For those struggling to stay afloat with their debt consolidation, equity release mortgages could provide an attractive alternative to trading down.

That is according to the Press and Journal, which reports that the financial solution is one that offers the most benefit to those who are asset-rich but income-poor.

Equity release allows are designed to free up tax-free cash from a person's home in order to boost their finances during later life.

The schemes, which are regulated by trade body SHIP, allow customers to stay in their homes for the rest of their lives and should come with guarantees that they will not fall into negative equity - a situation whereby borrowers would otherwise owe their provider more than the value of the home they borrowed against.

Capital is usually received in the form of a monthly income or a lump sum, with the provider recouping its money at a later date - usually following the death of the customer at which time the debt is paid from the estate.

For this reason in particular, equity release is ideally suited to those who do not wish to leave the entirety of their estate to their heirs upon their deaths.

The money can be used for anything from home improvements, holidays and car purchases to clearing debts and mortgages.

For those struggling with debt consolidation at a time when money is tight across the full scale of the economy, equity release could provide a way for homeowners to maintain their lifestyles in later life without moving to a smaller home.

"This type of mortgage is only available to those over 55 as no repayments are made to the loan on a monthly basis, but instead the interest is added to the outstanding balance," the newspaper noted.

"The loan is then repaid when the house is sold once the last of the borrowers either dies or moves into permanent long-term care."

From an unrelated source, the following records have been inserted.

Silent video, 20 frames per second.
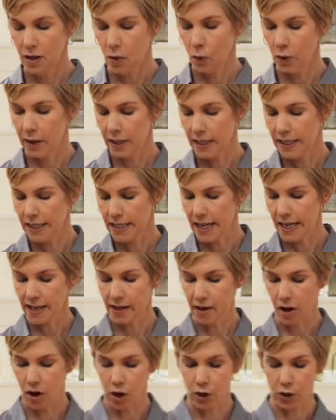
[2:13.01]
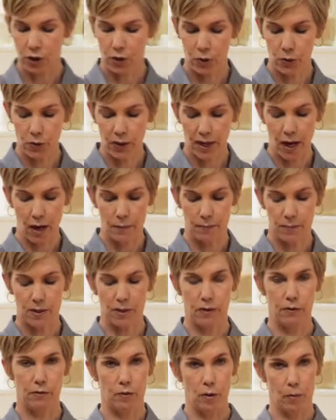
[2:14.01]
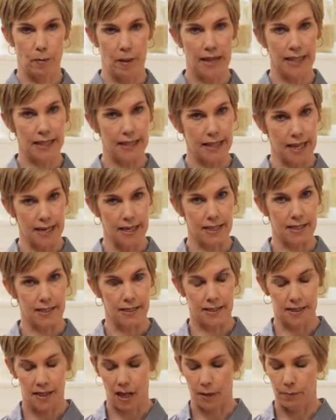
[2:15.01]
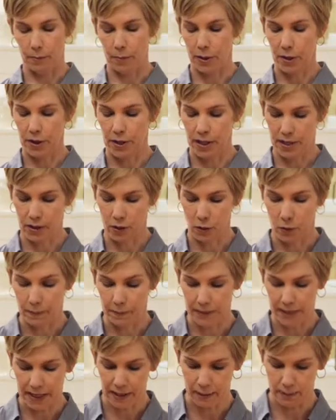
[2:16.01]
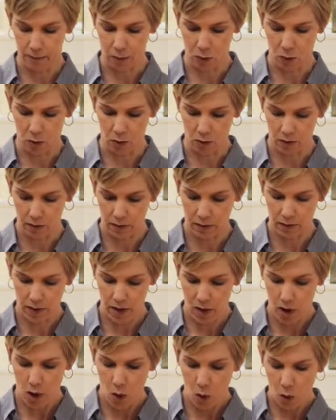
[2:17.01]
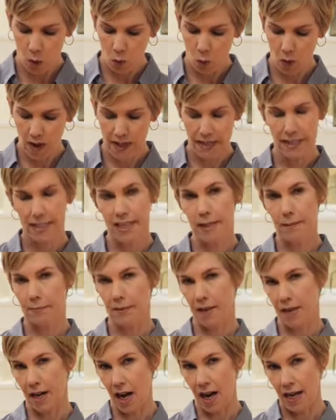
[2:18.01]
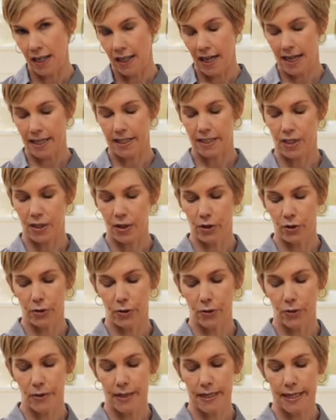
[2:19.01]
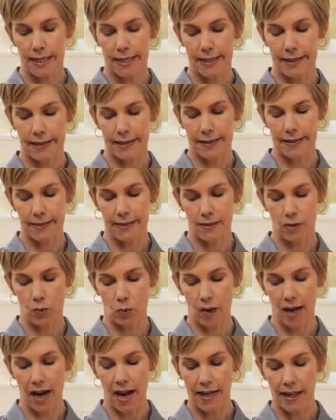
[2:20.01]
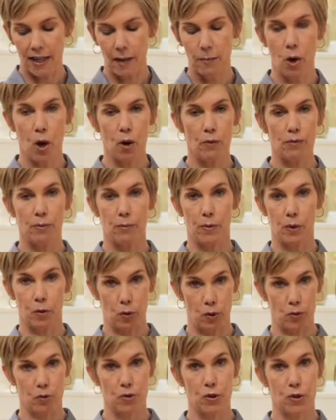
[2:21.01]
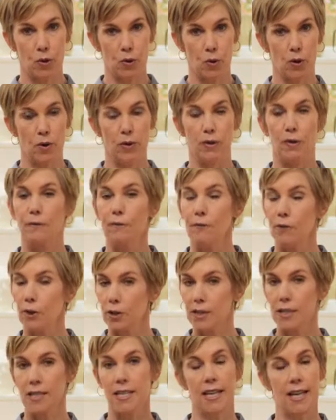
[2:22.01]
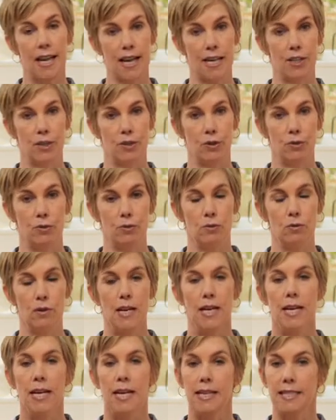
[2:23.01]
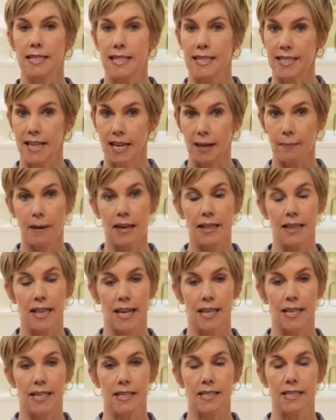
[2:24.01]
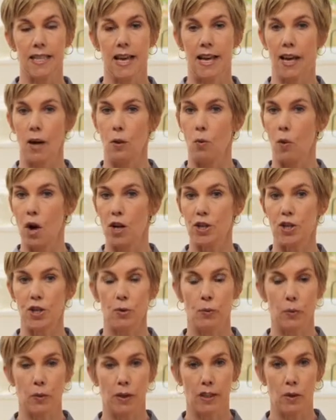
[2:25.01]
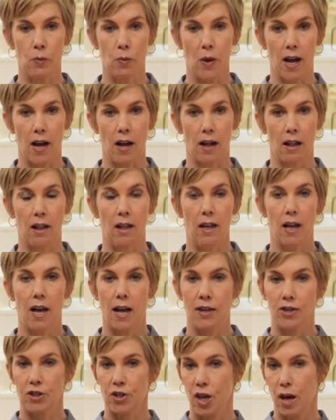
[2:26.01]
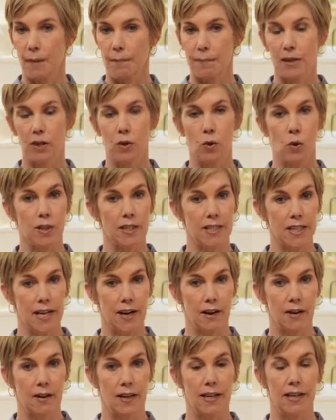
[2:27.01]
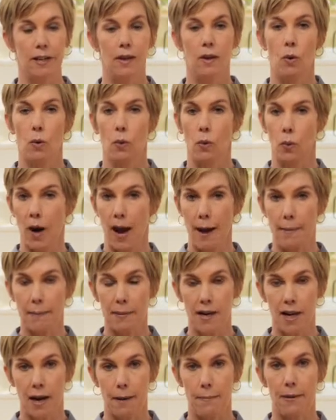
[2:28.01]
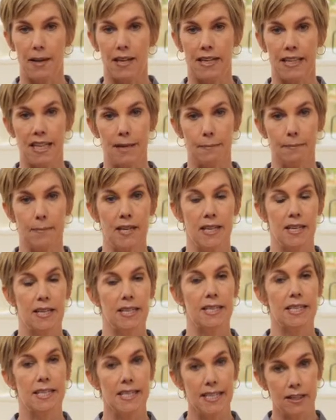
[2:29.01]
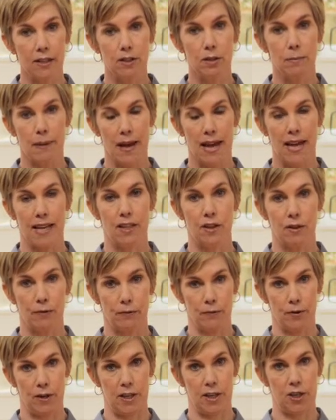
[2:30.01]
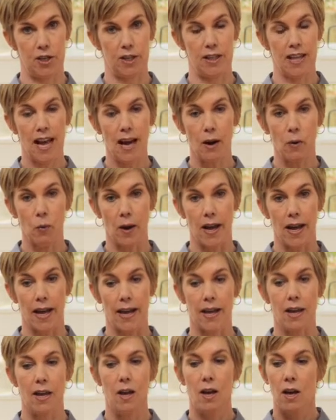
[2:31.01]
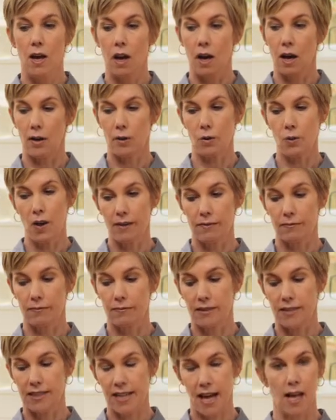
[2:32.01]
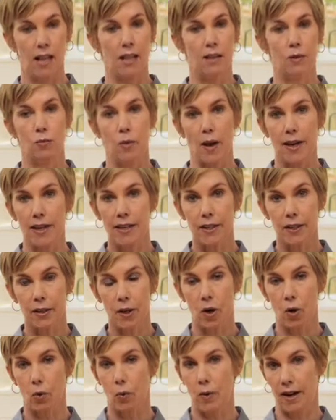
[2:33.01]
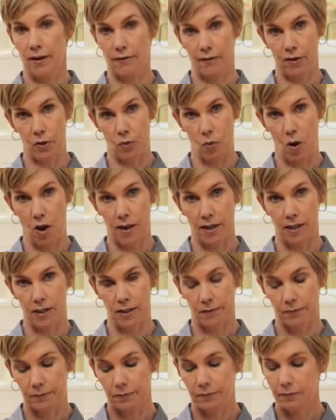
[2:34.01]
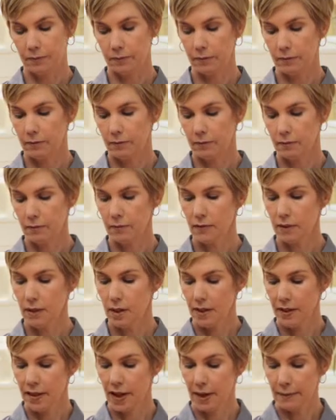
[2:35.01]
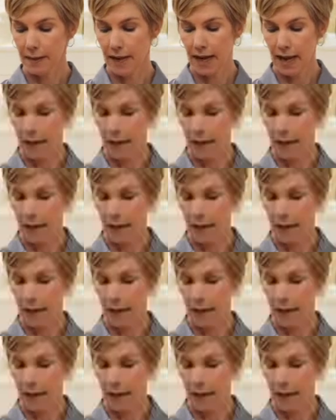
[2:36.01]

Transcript: We're gonna take our two cups of romaine lettuce and put it into a medium bowl. One tip that I like to use is when I come home from the grocery store, the first thing I do is I take my lettuce and I wash it really well, chop it or tear it, wrap it up and keep it in a sealed bag in the fridge. That way you have salad ready to go whenever you want it. Then I'm gonna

However, it is worth keeping in mind that these type of schemes come with all the usual costs and fees, while changes in the housing market could see providers taking a larger cut of the estate following a borrower's demise than may originally have been intended if interest grows more quickly than property prices.

It is also crucial to ensure that any equity release scheme is properly regulated by SHIP, which was set up to improve the reputation of the industry after it became notorious in the 1980s for leaving borrowers in more debts than the value of their properties - before 'no negative equity guarantees' became included as standard.